PROBLEM STATEMENT:
Please copy the entries below word for word, leaving out any image.

RECORD SET:
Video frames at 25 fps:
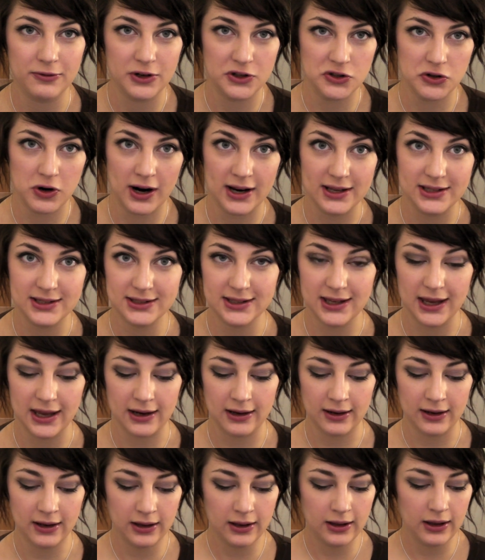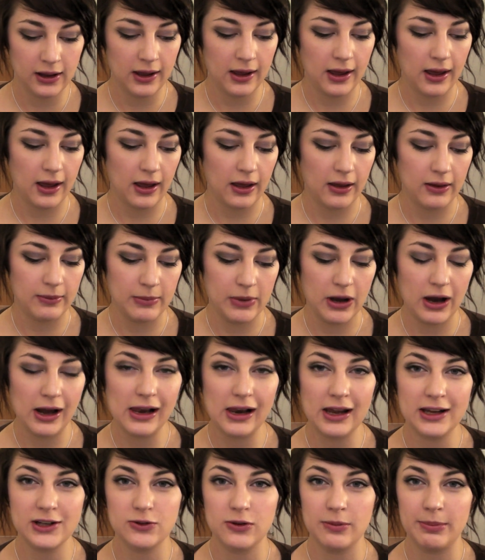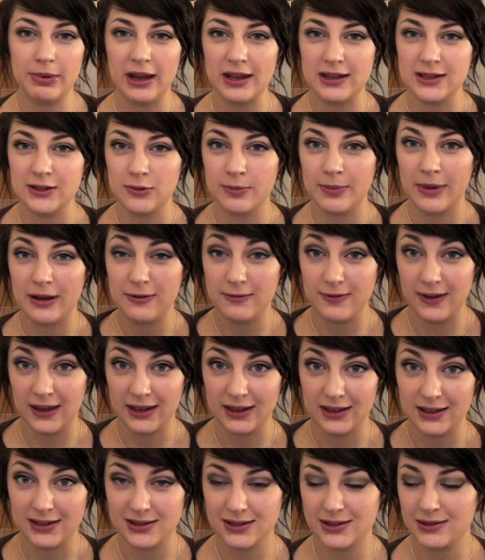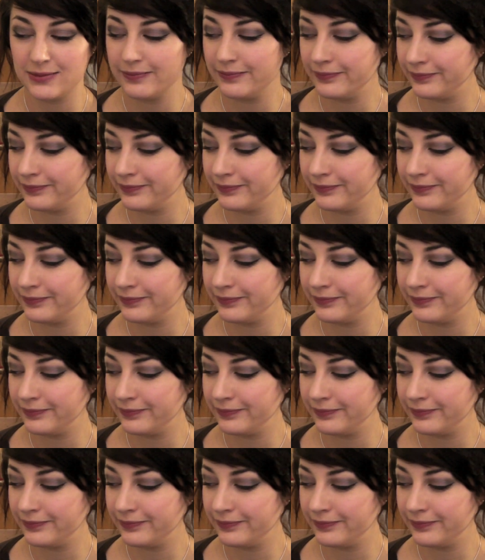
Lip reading: for dry skin. I like to apply this on my fingers.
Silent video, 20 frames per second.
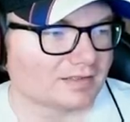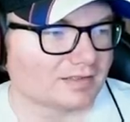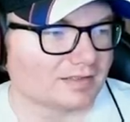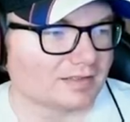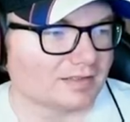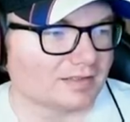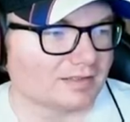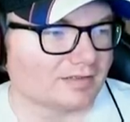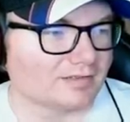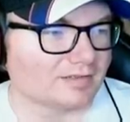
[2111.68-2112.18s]
Couldn't
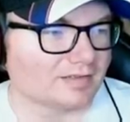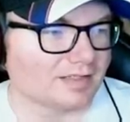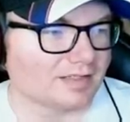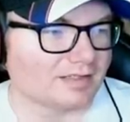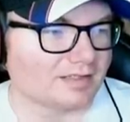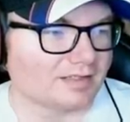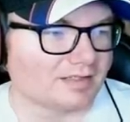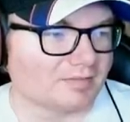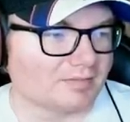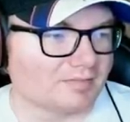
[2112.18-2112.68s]
get
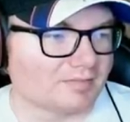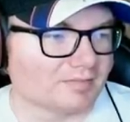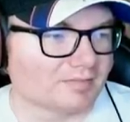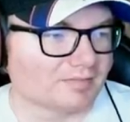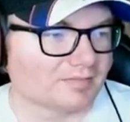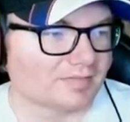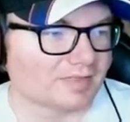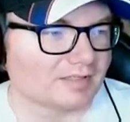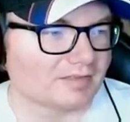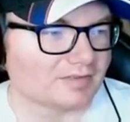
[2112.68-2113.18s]
underneath him.
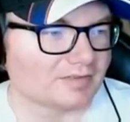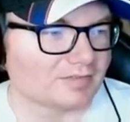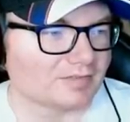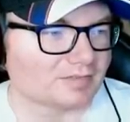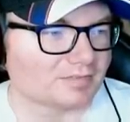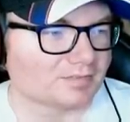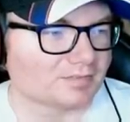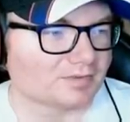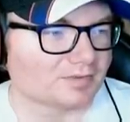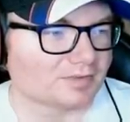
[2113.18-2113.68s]
That was
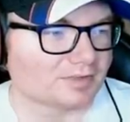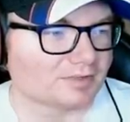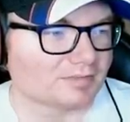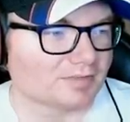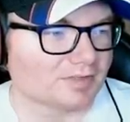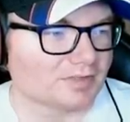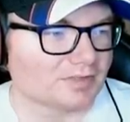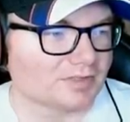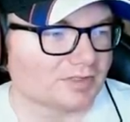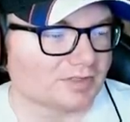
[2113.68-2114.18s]
pretty
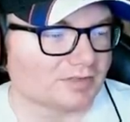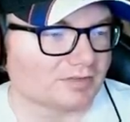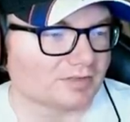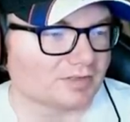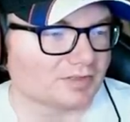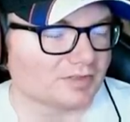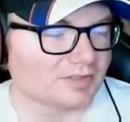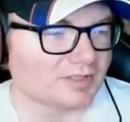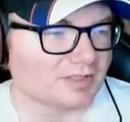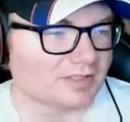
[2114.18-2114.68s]
much the
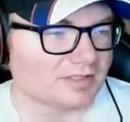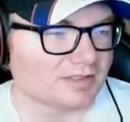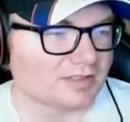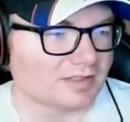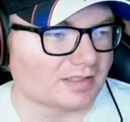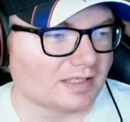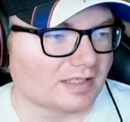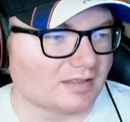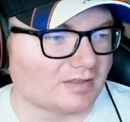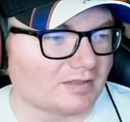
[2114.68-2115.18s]
only chance
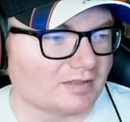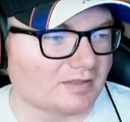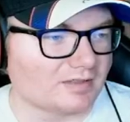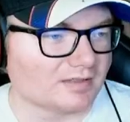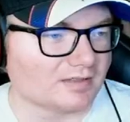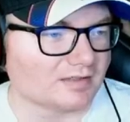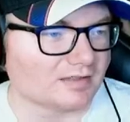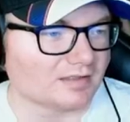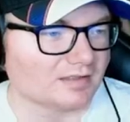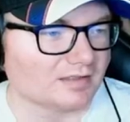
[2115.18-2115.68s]
of that
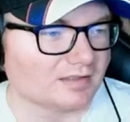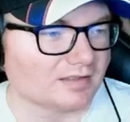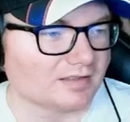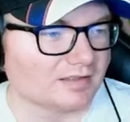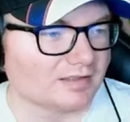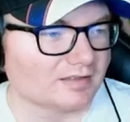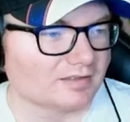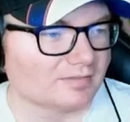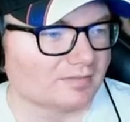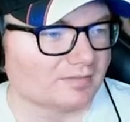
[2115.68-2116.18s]

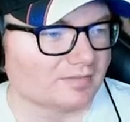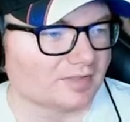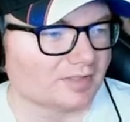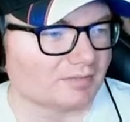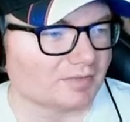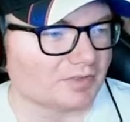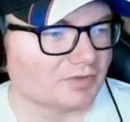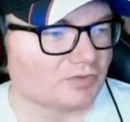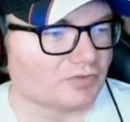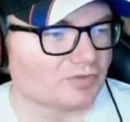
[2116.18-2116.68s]

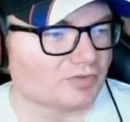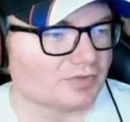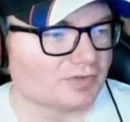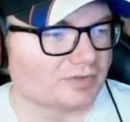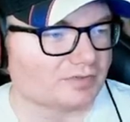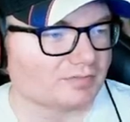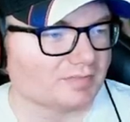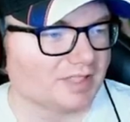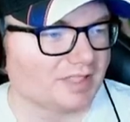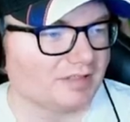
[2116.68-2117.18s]
coming
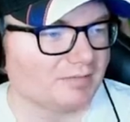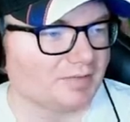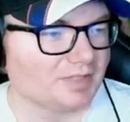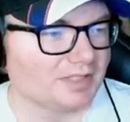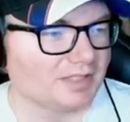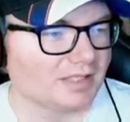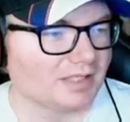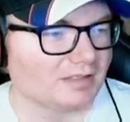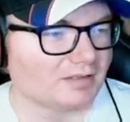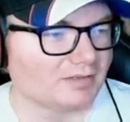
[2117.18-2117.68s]
true.
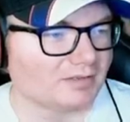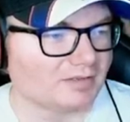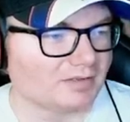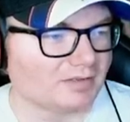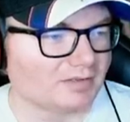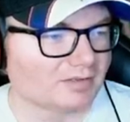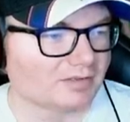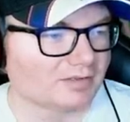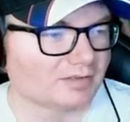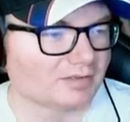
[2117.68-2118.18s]
Maybe, I don't
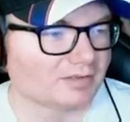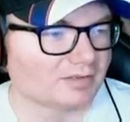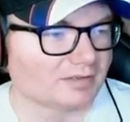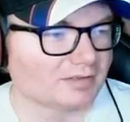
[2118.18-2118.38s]
know.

RESPONSE:
Video frames at 25 fps:
Lip reading: for dry skin. I like to apply this on my fingers.
Silent video, 20 frames per second.
[2111.68-2112.18s]
Couldn't
[2112.18-2112.68s]
get
[2112.68-2113.18s]
underneath him.
[2113.18-2113.68s]
That was
[2113.68-2114.18s]
pretty
[2114.18-2114.68s]
much the
[2114.68-2115.18s]
only chance
[2115.18-2115.68s]
of that
[2115.68-2116.18s]

[2116.18-2116.68s]

[2116.68-2117.18s]
coming
[2117.18-2117.68s]
true.
[2117.68-2118.18s]
Maybe, I don't
[2118.18-2118.38s]
know.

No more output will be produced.